Jaroslava Smolková - 2011
Jaroslava Smolková - 2011
photo: Vít Lucuk

Jaroslava Smolková, known by her monastic name as Sister Egidie, was born on 26 August 1924 in the small village of Lipová in the area between Valašské Klobouky and Zlín. Jaroslava had a difficult childhood. She came from a poor family, and when she was ten, her mother died. Together with her one-year-older sister she had to take care of both the household and her younger siblings. Her father did his best to ensure a sufficient income for the family, and seasonal work thus kept him away from home for days on end. Having been born in 1924, Jaroslava was placed into forced labour in Germany in 1944. She spent ten months in the Reich, working in factories and digging trenches. She returned home shortly before the end of the war. After the liberation she decided for a life in the service of God, and she joined the Congregation of the Sisters of Mercy of the Holy Cross. She took up the monastic name of Egidie, and on 14 March 1949 she took her holy vows. After the Communists came to power, most of the nuns in the congregation were deported to a “centralisation” monastery in Bohosudov. Sister Egidie and several other nuns were allowed to stay as nurses at the hospital in Ostrava.
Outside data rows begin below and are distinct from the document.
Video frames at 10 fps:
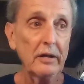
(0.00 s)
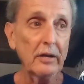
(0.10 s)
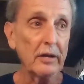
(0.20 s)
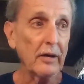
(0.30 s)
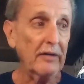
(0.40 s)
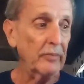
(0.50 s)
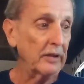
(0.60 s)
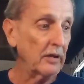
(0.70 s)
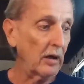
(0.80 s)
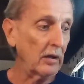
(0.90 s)
you know I've
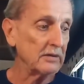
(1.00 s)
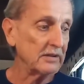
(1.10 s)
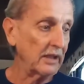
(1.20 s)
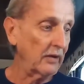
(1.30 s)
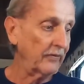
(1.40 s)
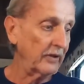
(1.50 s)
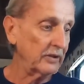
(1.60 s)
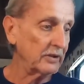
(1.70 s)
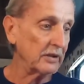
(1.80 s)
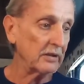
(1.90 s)
been called
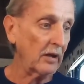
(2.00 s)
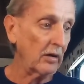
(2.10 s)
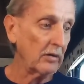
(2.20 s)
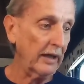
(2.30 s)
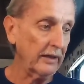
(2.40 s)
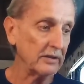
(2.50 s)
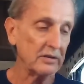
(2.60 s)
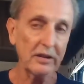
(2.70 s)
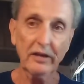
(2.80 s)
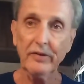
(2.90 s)
selfish and all kind of
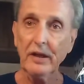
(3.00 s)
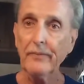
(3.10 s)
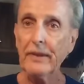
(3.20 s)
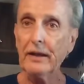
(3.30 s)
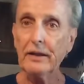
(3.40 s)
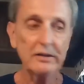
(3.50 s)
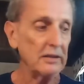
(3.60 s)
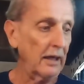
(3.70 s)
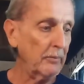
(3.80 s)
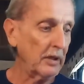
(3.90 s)
stuff. And it's
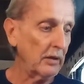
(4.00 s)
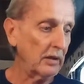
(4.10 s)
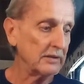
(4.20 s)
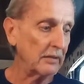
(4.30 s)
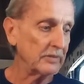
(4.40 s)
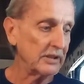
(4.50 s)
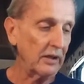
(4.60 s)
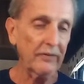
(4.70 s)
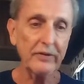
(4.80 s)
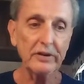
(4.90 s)
not because I'm
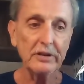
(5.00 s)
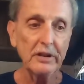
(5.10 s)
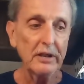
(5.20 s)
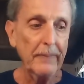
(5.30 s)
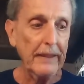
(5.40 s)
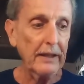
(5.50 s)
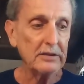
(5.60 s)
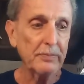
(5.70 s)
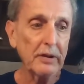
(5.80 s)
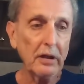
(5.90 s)
selfish;
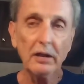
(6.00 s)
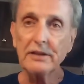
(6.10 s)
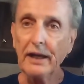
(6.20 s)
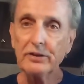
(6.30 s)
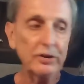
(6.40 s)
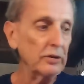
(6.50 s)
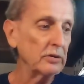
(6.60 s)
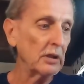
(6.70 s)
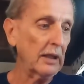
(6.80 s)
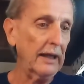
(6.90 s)
it's because I
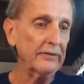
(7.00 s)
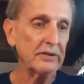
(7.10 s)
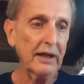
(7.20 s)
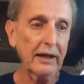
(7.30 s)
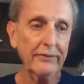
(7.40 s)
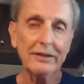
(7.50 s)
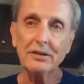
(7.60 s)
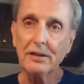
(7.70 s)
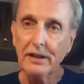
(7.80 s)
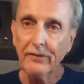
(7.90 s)
choose a lifestyle that's
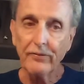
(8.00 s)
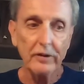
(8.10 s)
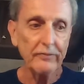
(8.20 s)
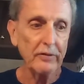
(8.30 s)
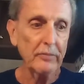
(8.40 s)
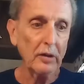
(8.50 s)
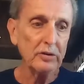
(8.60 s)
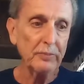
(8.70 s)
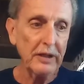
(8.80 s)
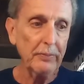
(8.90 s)
different from
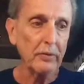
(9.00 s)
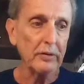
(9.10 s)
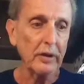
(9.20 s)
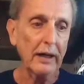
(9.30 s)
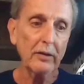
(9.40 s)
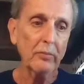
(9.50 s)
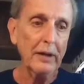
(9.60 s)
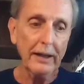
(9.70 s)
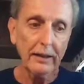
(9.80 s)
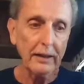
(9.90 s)
most people. You know, I don't
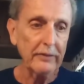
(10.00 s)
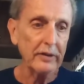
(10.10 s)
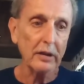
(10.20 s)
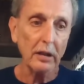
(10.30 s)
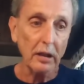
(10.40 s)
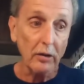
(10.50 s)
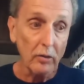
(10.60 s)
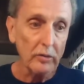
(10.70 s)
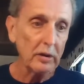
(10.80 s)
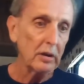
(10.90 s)
mind living
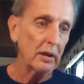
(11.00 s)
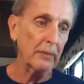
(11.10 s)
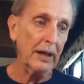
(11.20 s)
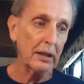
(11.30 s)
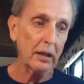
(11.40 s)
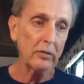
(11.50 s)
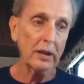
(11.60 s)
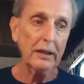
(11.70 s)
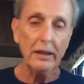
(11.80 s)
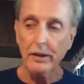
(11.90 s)
alone. Am I
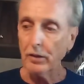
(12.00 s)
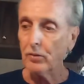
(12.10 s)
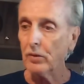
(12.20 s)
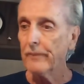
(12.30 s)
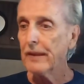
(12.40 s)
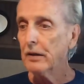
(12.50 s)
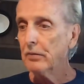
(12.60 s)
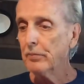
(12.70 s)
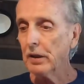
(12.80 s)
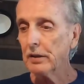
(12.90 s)
lonely? No,
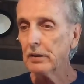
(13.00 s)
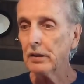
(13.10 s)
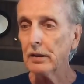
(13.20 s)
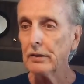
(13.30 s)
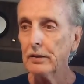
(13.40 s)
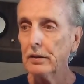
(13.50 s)
but uh,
But they were under strict supervision, and Communist functionaries incessantly approached them to try to persuade them to abandon their order. Sister Egidie was forced to relocate numerous times. She served as a nurse at the hospital in Ostrava, at a priests’ house in Senohraby, and a care home in Červená Voda. In 1978 she moved to Bílá Voda, where she remained until 1993. She died on 13 December 2014 in the convent of the Sisters of Mercy of the Holy Cross in Kroměříž.